茶的故事 

 雲南茶

 其の二 瀾滄江滇红茶

 
  「滇」は雲南の略称で、「滇紅茶」(略称「滇紅」)とはすなわち雲南紅茶の総称です。 滇紅の主な産地は、瀾滄江より西、怒江より東の高山峽谷区にあり、 雲南省内の瀾滄江沿岸の臨滄、保思茅、シーサンパンナ(西双版納)、德宏、 紅河6州20県が滇紅茶の製茶を行っています。

  瀾滄江は中国南西部の大河で、浪滄江とも書きますが、これはメコン川上流の名称です。 源流は格爾吉河と卾穆楚河からなり、いずれも青海省南方のタングラ(唐古拉)山脈中に発します。 二河は昌都南方で合流してから寧静山脈と怒山山脈の間を深い縦谷を刻みながら南流して雲南省に入ります。 同省内に入って以後、約400キロの縦谷を貫流し、保山県東方で雲南高原に入り、 漾濞江その他の支流を合わせ、ラオスに入り、メコン川となります。 メコン川流域は世界最大の米の生産地であります(「アジア歴史事典」第9巻・瀾滄江の条参照)。

  雲南省徳欽県内に位置する瀾滄江(梅里)大峡谷は、中国で最も美しい峡谷の一つとされ、 人気の観光地でもあります。 かつてシーサンパンナに住む人々は、「瀾滄江」を「九龍江」とも呼んでいました。 川の中に九頭の龍が住んでいるという伝説です。 また、当時この一帯を統治していた王様に9人の妻がおり、 それぞれひとりずつ息子がいたことに由来する伝説もあります。 聖なる川として、古代から人々に大切にされてきた川でもあります。

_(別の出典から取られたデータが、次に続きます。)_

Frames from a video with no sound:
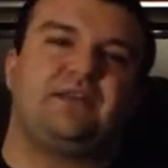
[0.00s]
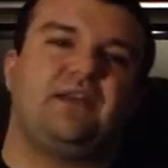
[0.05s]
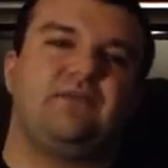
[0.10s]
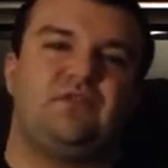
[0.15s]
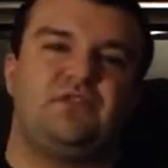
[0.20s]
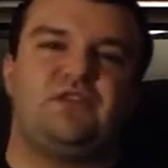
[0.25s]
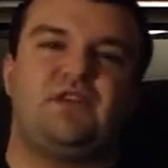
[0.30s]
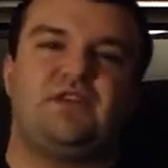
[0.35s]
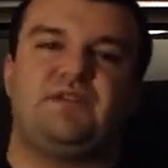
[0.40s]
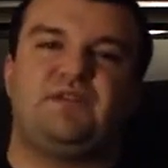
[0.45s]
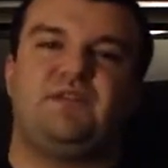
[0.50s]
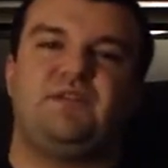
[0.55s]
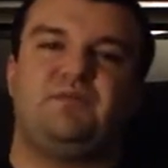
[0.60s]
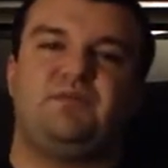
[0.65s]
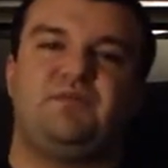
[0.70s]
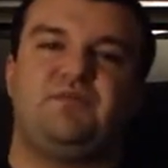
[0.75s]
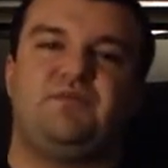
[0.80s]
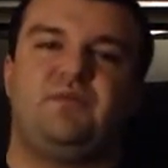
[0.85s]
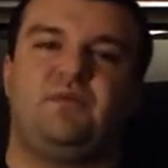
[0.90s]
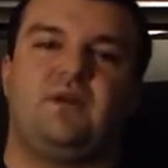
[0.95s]
I've addressed this
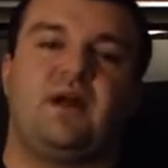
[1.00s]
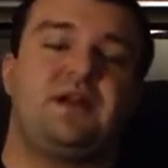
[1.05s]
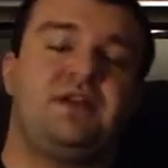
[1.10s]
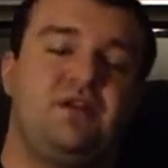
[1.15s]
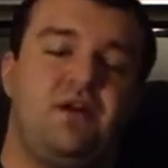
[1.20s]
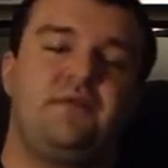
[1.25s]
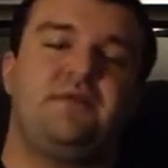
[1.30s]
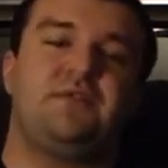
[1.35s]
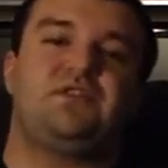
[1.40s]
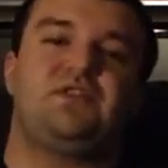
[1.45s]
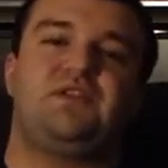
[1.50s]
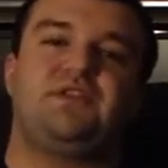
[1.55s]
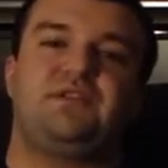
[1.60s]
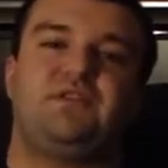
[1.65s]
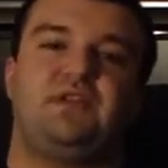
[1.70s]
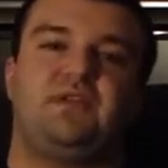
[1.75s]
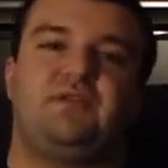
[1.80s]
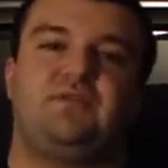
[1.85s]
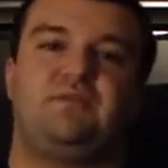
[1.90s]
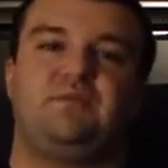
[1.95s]
before. I know I've addressed
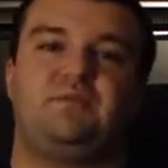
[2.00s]
it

  一般に、滇紅は雲南大葉種から製茶され、良質な春茶の茶葉が使われます。 現在では、良質な茶園は“国家省立生態茶場”として選定されています。 良質な茶園の条件としては、衛生的な環境で、農薬を散布せず、 水は山からの自然なミネラルウォーターを使っているなどです。

  滇紅は、大きく滇紅工夫茶と滇紅碎茶の二種が作られています。 金毫(ゴールデンチップ)があるものが、高級とされています。 1939年に鳳慶県で初めて製茶に成功し、イギリスに15トン輸出しました。 その後茶園はシーサンパンナ猛海県に拡大されました。 滇紅工夫茶の芽葉は厚みがあり、茶湯は赤みのある茶褐色、香り高く、 香醇でまろやかな味が特徴のお茶です。

  滇紅工夫の茶葉は一芯二~三葉で摘まれ、滇紅工夫茶は條、 滇紅碎茶はいわゆるカットされたブロークン茶です。 そして、工夫茶のほうは、味がまろやかで、碎茶のほうは、やや個性的な味です。 現在の滇紅工夫茶と滇紅碎茶は輸出が多く、主にロシア、ヨーロッパ、北美などに輸出されています。 そのため、滇紅茶の多くはいかに、ミルク、砂糖を入れた後の味や香りのクオリティが追求されています。 また、ミルクを入れた時に、さらっとしたアイスミルクティーが作れる茶葉が好まれているようです。

  近年滇紅工夫茶では、一芯一葉で作られた"滇紅特級禮茶"がもっとも高級とされています。 なかでも柑橘系で濃くある甘みの「滇紅金芽」と言う品種がもっとも珍重されています。